CA1209 C. elegans ieSi61 II; unc-119(ed3) III. Show Description
ieSi61 [ges-1p::TIR1::mRuby::unc-54 3'UTR + Cbr-unc-119(+)] II. Single copy transgene inserted into chromosome II (oxTi179) expressing modified Arabidopsis thaliana TIR1 tagged with mRuby in the intestine. This strain can be used for auxin-inducible degradation (AID) in the intestine. Reference: Zhang L, et al. Development. 2015 Nov 9. pii: dev.129635.
CA1218 C. elegans syp-3(ok758) I; ieSi11 II; unc-119(ed3) III. Show Description
ieSi11 [syp-3p::EmeraldGFP::syp-3::syp-3 3'UTR + Cbr-unc-119(+)] II. ieSi11 was inserted into ttTi5605 II using MosSCI. Expression of GFP::SYP-3 largely complements syp-3(ok758), but some meiotic nondisjunction is detected above the N2 background (85% embryonic viability; ~1% male self-progeny;). GFP::SYP-3 expression is readily detected in spermatocytes and oocytes in the germline, and localizes to the interface between paired homologous chromosomes during most of meiotic prophase. Reference: Rog O, Dernburg AF. Cell Rep. 2015 Mar 10. pii: S2211-1247(15)00178-3.
CA1219 C. elegans unc-119(ed3) III; ieSi21 IV. Show Description
ieSi21 [sun-1p::sun-1::mRuby::sun-1 3'UTR + Cbr-unc-119(+)] IV. ieSi21 was inserted into cxTi10882 IV using MosSCI. Expression of the transgenic SUN-1::mRuby fusion protein complements the sun-1 deletion allele.
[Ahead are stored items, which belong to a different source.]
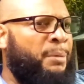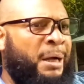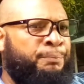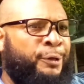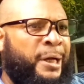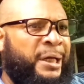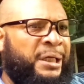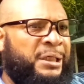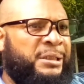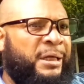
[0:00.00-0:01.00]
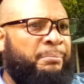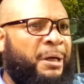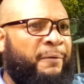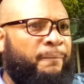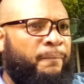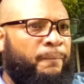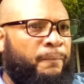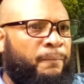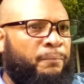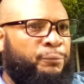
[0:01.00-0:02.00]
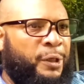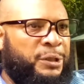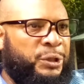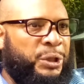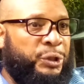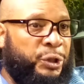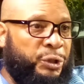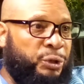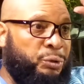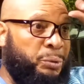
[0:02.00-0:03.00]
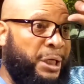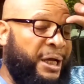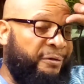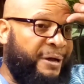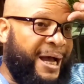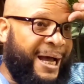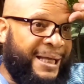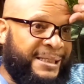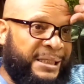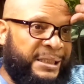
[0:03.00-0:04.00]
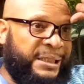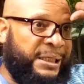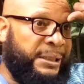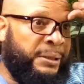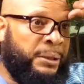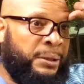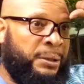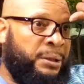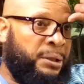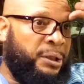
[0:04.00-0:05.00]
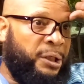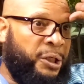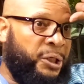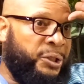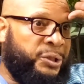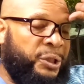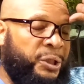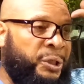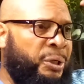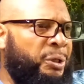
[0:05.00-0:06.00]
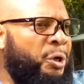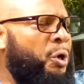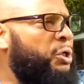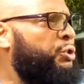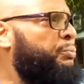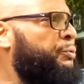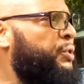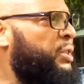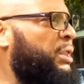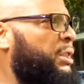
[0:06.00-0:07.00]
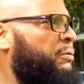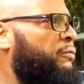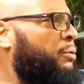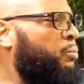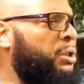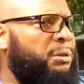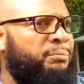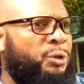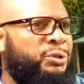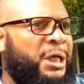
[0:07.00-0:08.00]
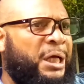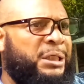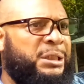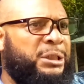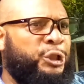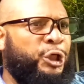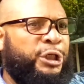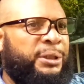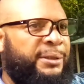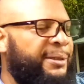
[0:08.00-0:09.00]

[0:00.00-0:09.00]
My prayer is that my brothers and sisters will have eyes to see ears to hear and a heart to perceive what the Most High is cooking.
SUN-1::mRuby is expressed throughout the germline and in the early embryo, where it localizes to nuclear envelope and associates with chromosome pairing centers during early meiotic prophase. Reference: Rog O, Dernburg AF. Cell Rep. 2015 Mar 10. pii: S2211-1247(15)00178-3.
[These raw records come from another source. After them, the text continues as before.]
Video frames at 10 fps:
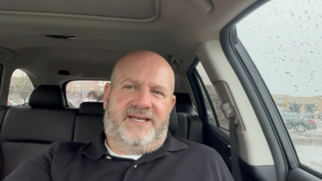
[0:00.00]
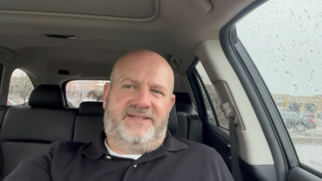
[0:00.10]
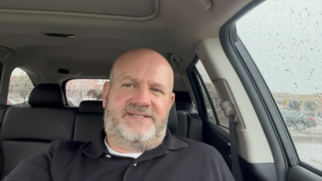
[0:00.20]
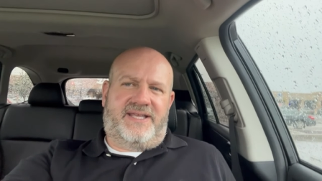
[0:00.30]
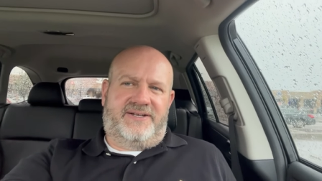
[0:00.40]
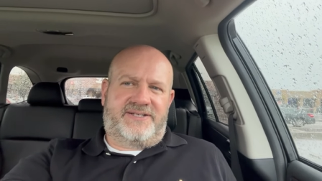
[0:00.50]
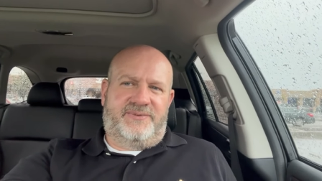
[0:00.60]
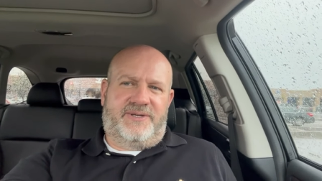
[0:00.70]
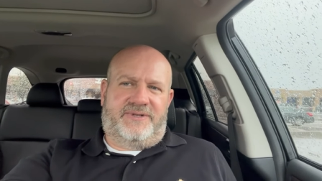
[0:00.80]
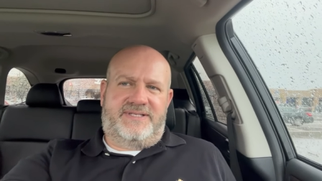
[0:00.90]
and the seller's
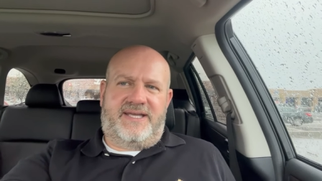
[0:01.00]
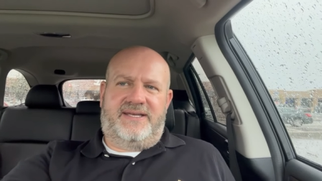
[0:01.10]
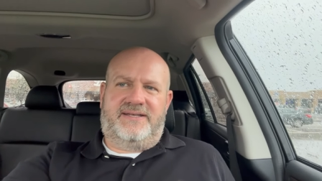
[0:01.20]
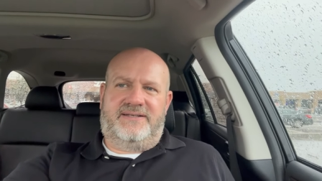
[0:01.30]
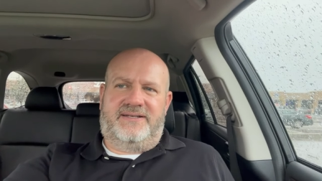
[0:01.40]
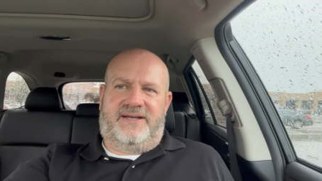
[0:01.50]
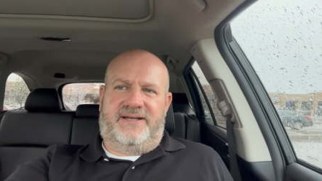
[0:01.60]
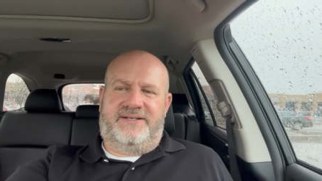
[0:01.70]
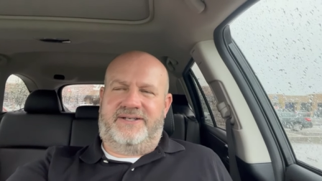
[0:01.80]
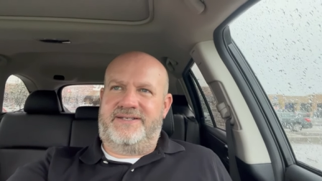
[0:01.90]
going to be able to take it uh,
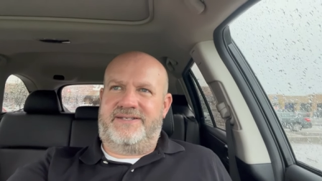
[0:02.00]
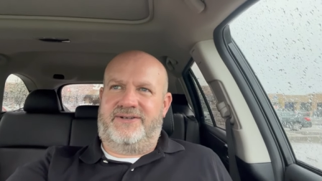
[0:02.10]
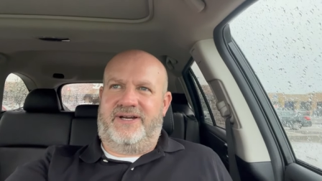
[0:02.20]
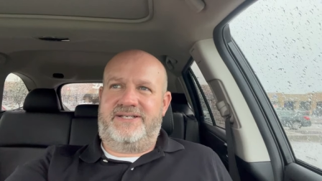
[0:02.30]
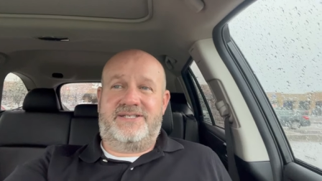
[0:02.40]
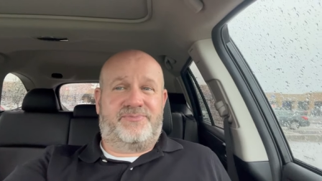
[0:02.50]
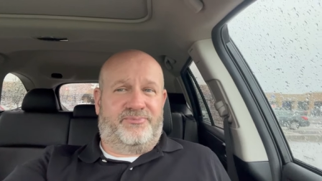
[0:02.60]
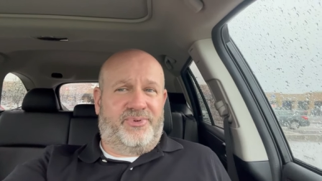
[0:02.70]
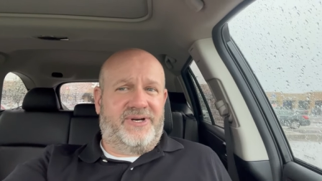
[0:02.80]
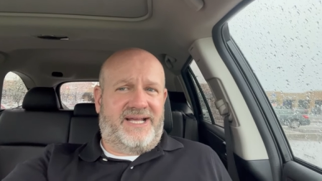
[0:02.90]
under consideration is
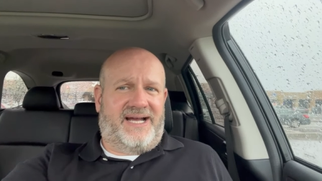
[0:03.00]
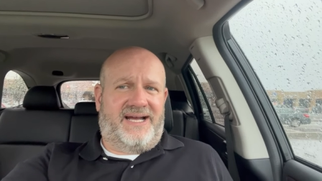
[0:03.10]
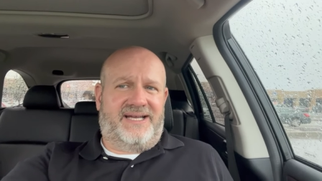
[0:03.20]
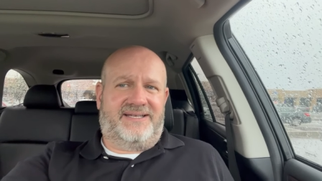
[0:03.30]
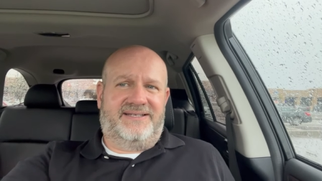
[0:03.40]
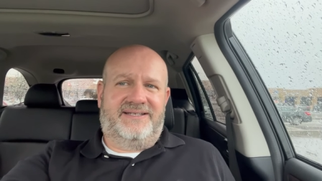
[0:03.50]
pretty high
CA1230 C. elegans htp-3(tm3655) I; ieSi6 II; unc-119(ed3) III. Show Description
ieSi6 [htp-3p::htp-3::GFP + Cbr-unc-119(+)] II. Maintain at 20C. Although silencing of the transgene has not observed, it may be helpful to maintain it over htp-3(tm3655) to continually select for expression. unc-119(ed3) might not be homozygous in this strain. Reference: Kim et al. Dev Cell. 2015 Oct 26;35(2):247-61.